Distribution of \(X\) density function \(\mathbb{E}[X]\) \(\mathbb{V}[X]\) parameter bounds
Binomial\((K, p)\) \({K \choose x}p^x(1-p)^{K-x}\) \(Kp\) \(Kp(1 - p)\) \(0 \leq p \leq 1\)
  1. Assume the random variable \(X\) follows the Normal distribution, \(X \sim \text{N}(\mu, \sigma^2)\), with \(\mathbb{E}[X] = \mu\) and \(\mathbb{V}[X] = \sigma^2\).

    1. Choose a value of the mean \(\mu\) and standard deviation \(\sigma\), and store them as variables. If you want to use the English language equivalents, use the variable names mu and sigma.

    2. Using seq() to generate a sequence of 501 values from mu - 4 * sigma to mu + 4 * sigma named x. The argument length.out allows you specify how long you want the vector x to be.

    3. Put x into a dataframe, along with a column of the evaluation of the Normal distribution’s density function, dnorm(x, mean = mu, sd = sigma).

    4. Make a plot of your Normal distribution’s density function using geom_line().

    5. Randomly generate N = 1001 observations from your Normal distribution, using rnorm(...).

    6. Estimate the following probabilities using your vector of observations,
      1. \(\mathbb{P}[\) mu - sigma \(< X <\) mu + sigma \(]\).
      2. \(\mathbb{P}[\) mu - 2*sigma \(< X <\) mu + 2*sigma \(]\).
      3. \(\mathbb{P}[\) mu - 3*sigma \(< X <\) mu + 3*sigma\(]\).
  2. Choose parameters \(K, p\) for a Binomial distribution to generate random data from. Let’s call this distribution \(F\).

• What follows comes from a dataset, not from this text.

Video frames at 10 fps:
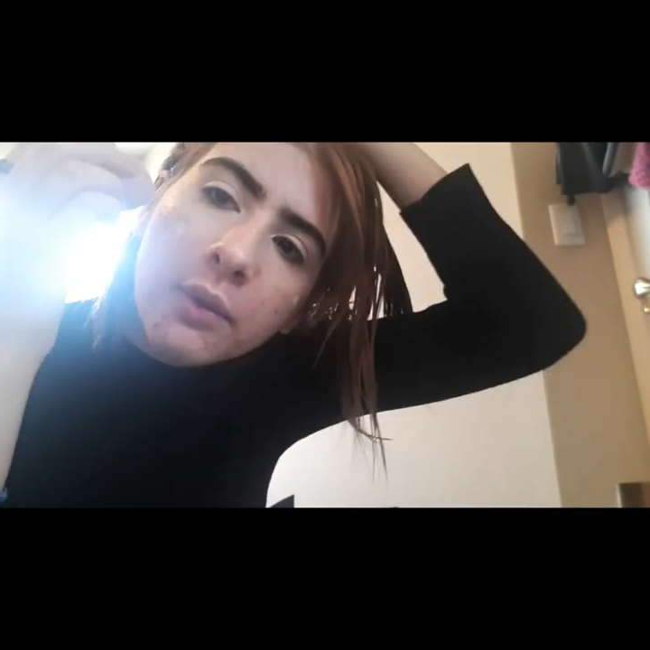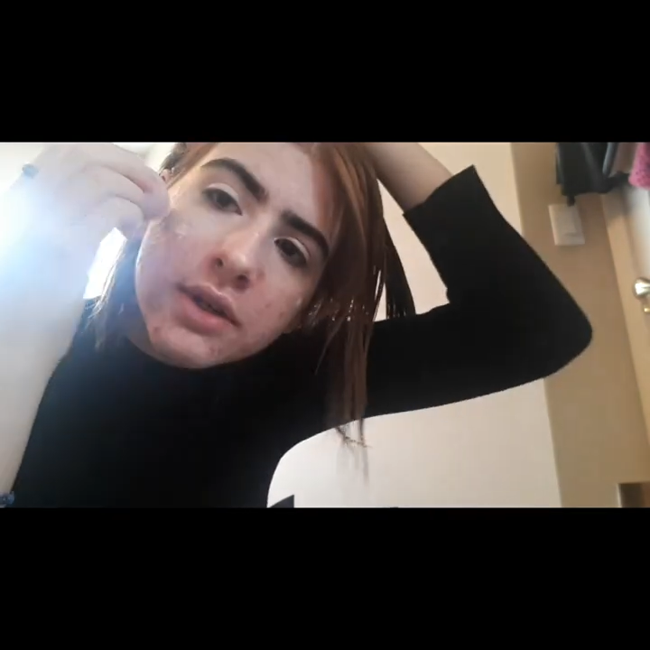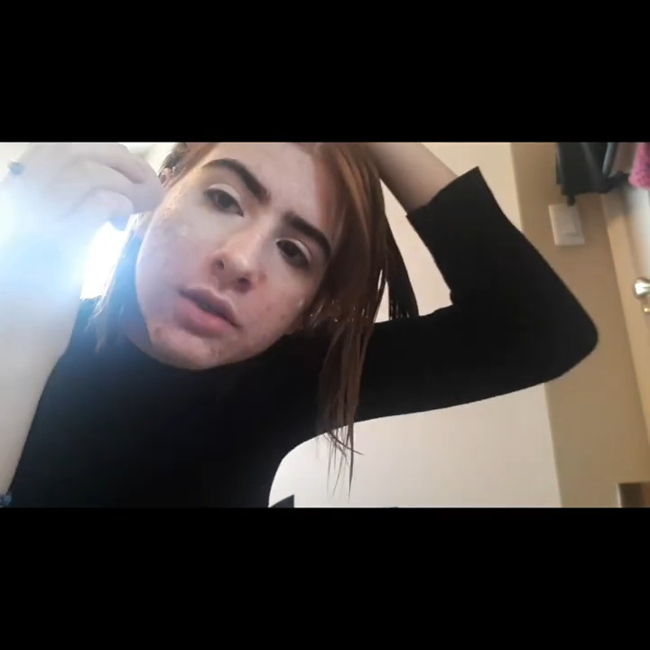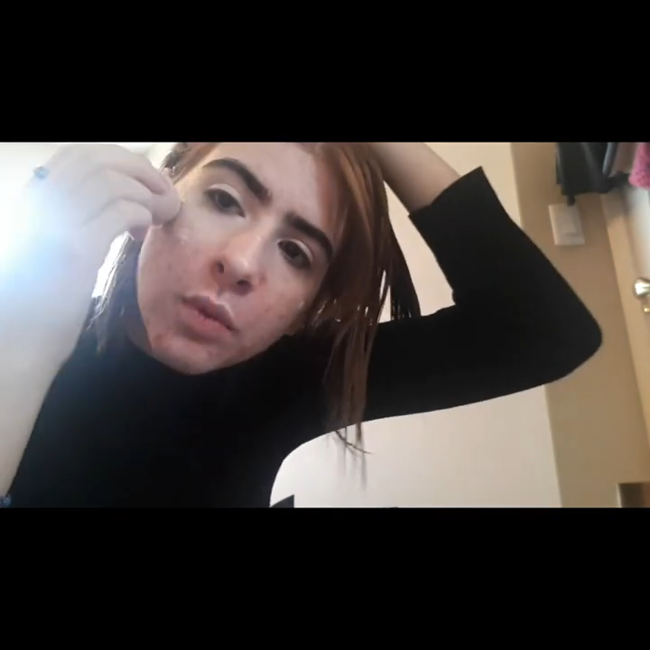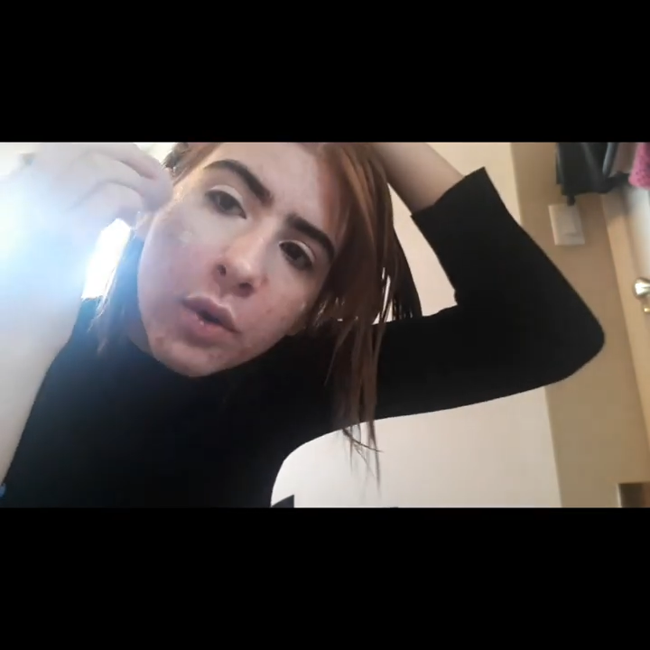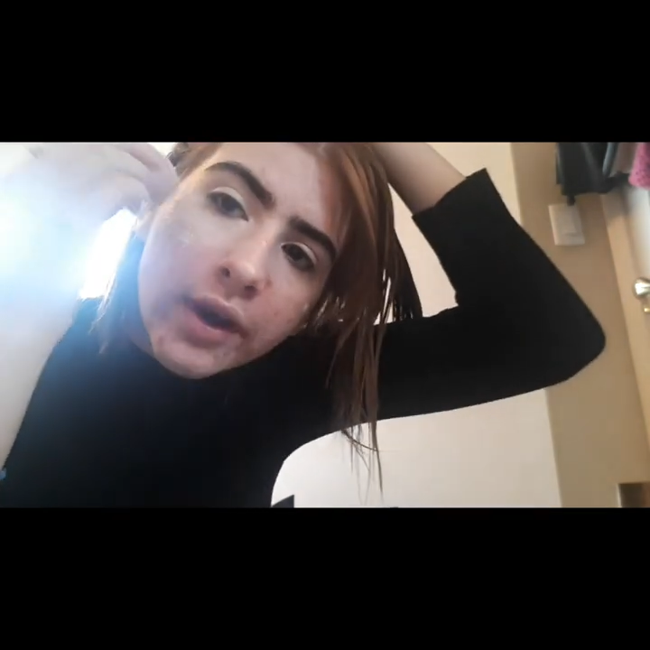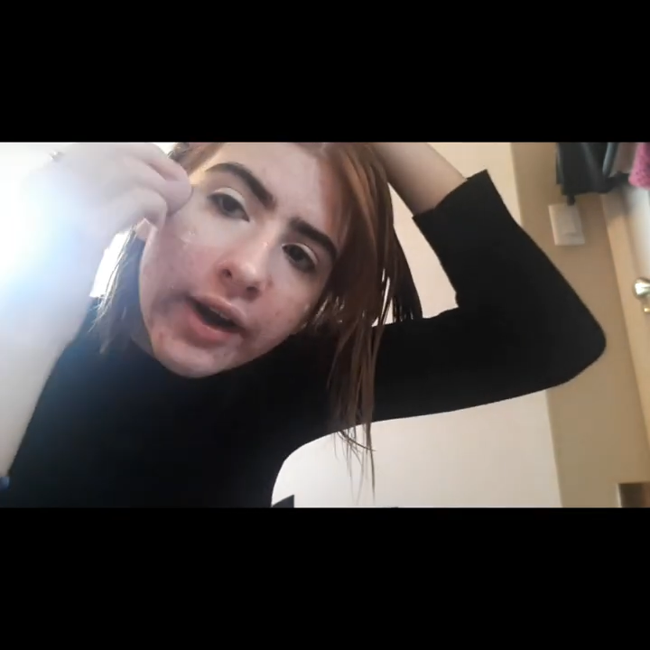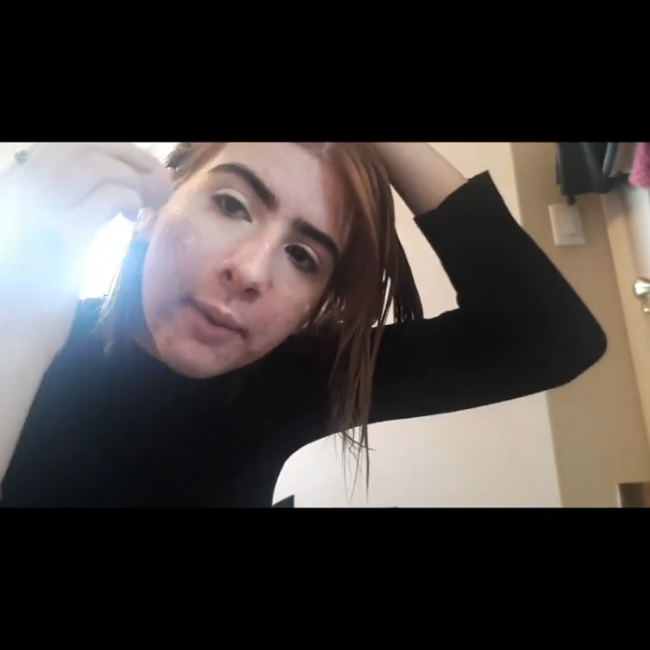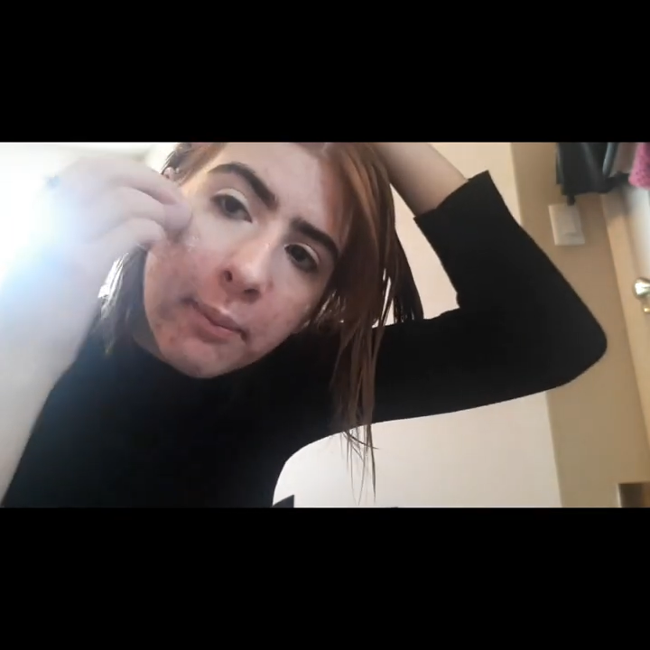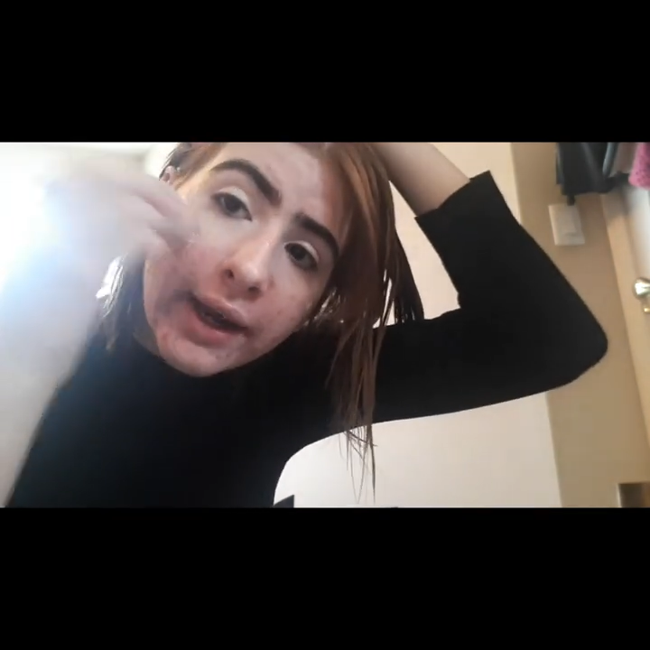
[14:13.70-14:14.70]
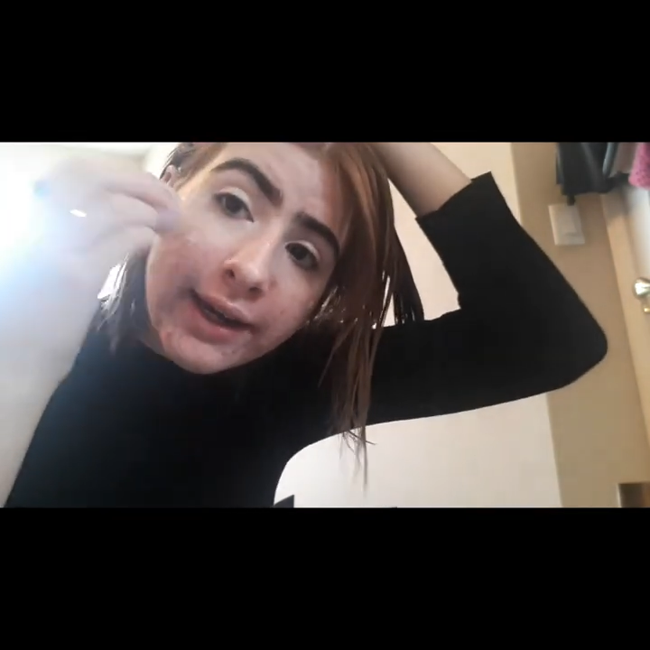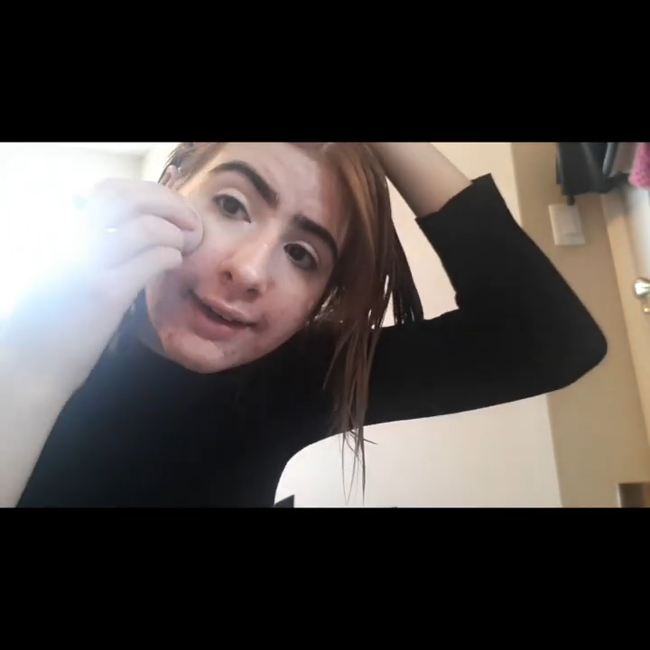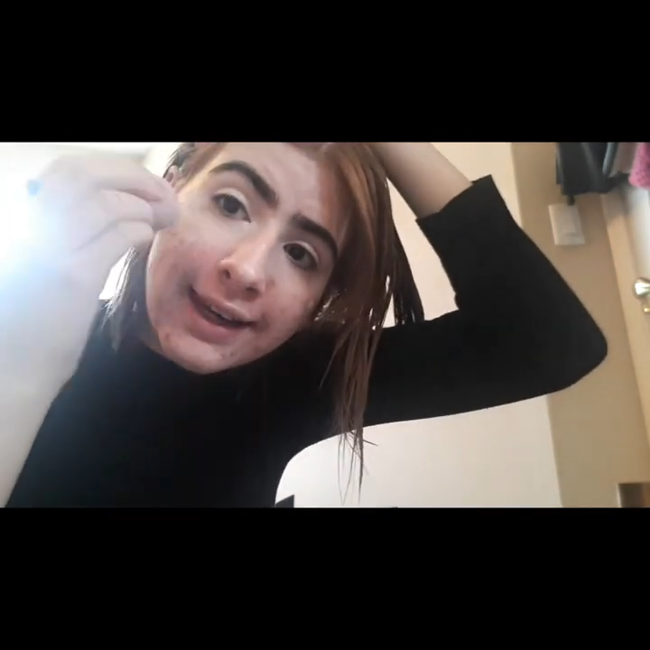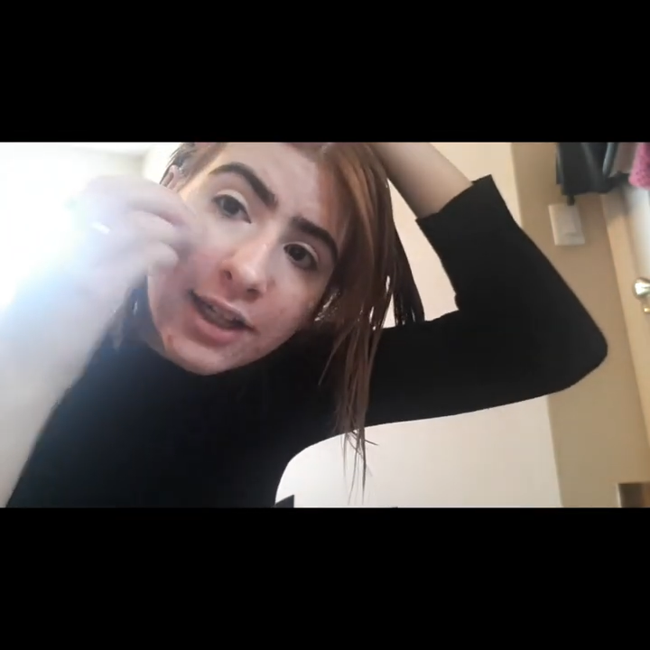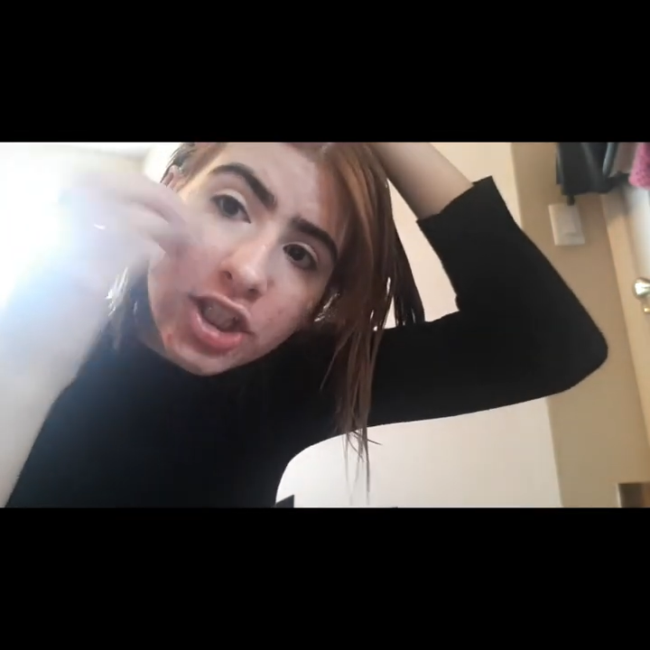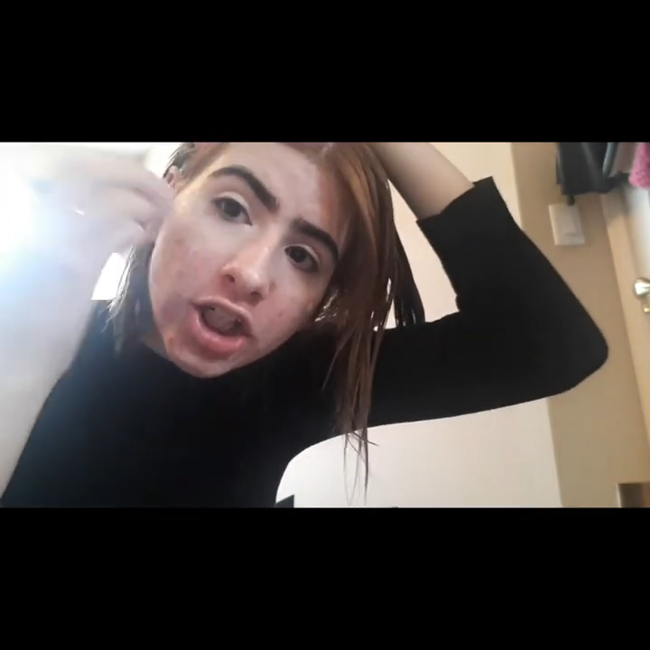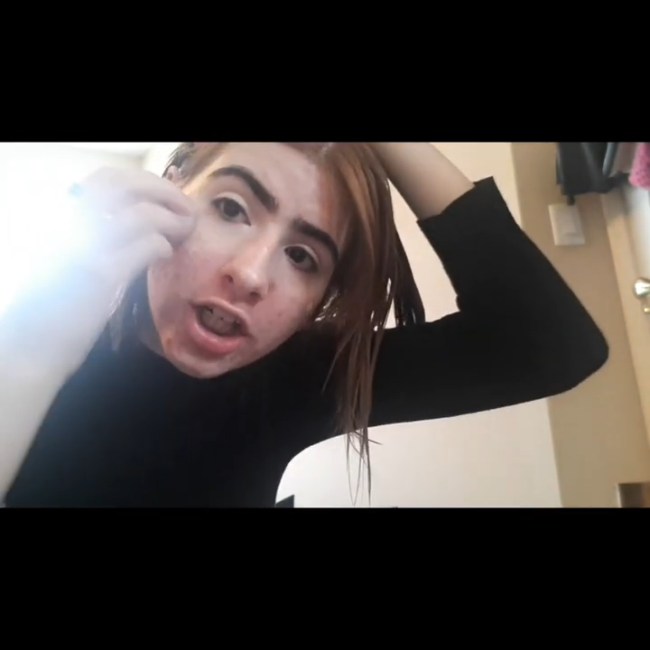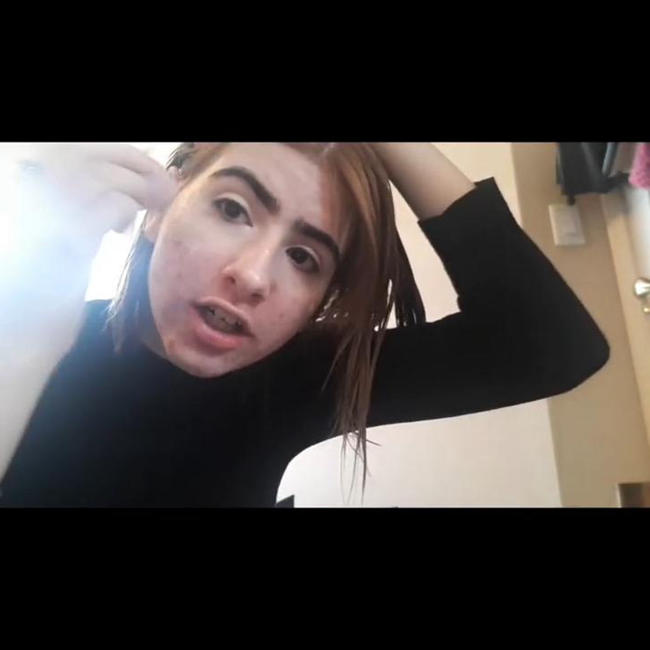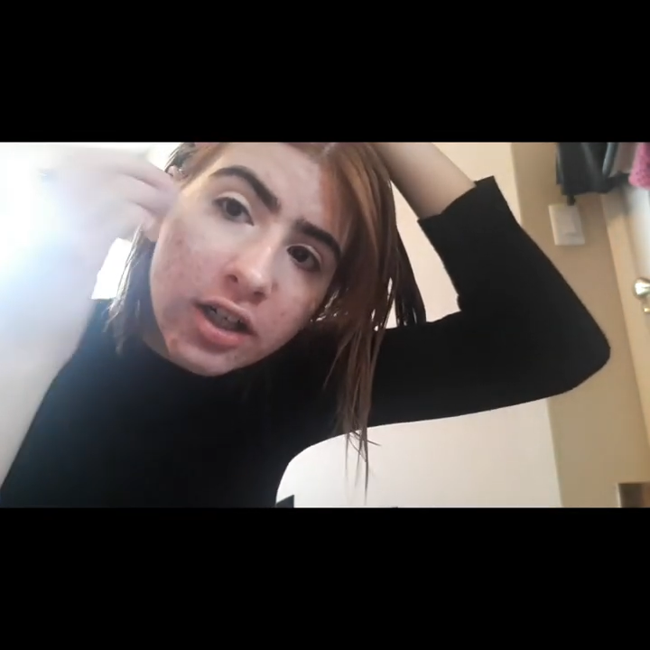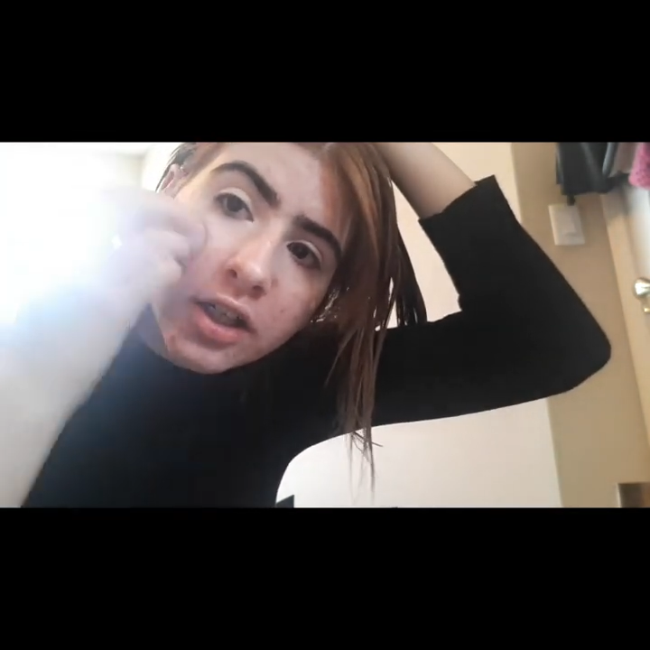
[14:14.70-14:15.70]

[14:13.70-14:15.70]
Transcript: was woken up by nature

    1. Generate N = 100 observations from \(F\) and store them in a variable named x.

    2. Calculate and store the sample mean of x, call it Ehat.

    3. Wrap parts a., and b. in a for loop of length R = 1000. Don’t forget to pre-allcoate as necessary.

    4. Put your collection of R sample means into a dataframe.

    5. Make a density plot of your R sample means.

    6. Use var() to calculate the sample variance of your R sample means, call it Vhat_Ehat.

    7. Estimate the following probabilities using your vector of R sample means. I’m using the symbol \(K\hat{p}\) to represent as a random variable (recall estimates are now random variables) your vector of sample means.

      1. \(\mathbb{P}[\) K*p - sqrt(Vhat_Ehat) \(< K\hat{p} <\) K*p + sqrt(Vhat_Ehat) \(]\).
      2. \(\mathbb{P}[\) K*p - 2*sqrt(Vhat_Ehat) \(< K\hat{p} <\) K*p + 2*sqrt(Vhat_Ehat) \(]\).
      3. \(\mathbb{P}[\) K*p - 3*sqrt(Vhat_Ehat) \(< K\hat{p} <\) K*p + 3*sqrt(Vhat_Ehat) \(]\).
    8. Your answers from h. should be close to the calculations in 1.f.. Compare the numbers and decide how far off they are. Try increasing or decreasing R to see how close these probabilities are to the ones above.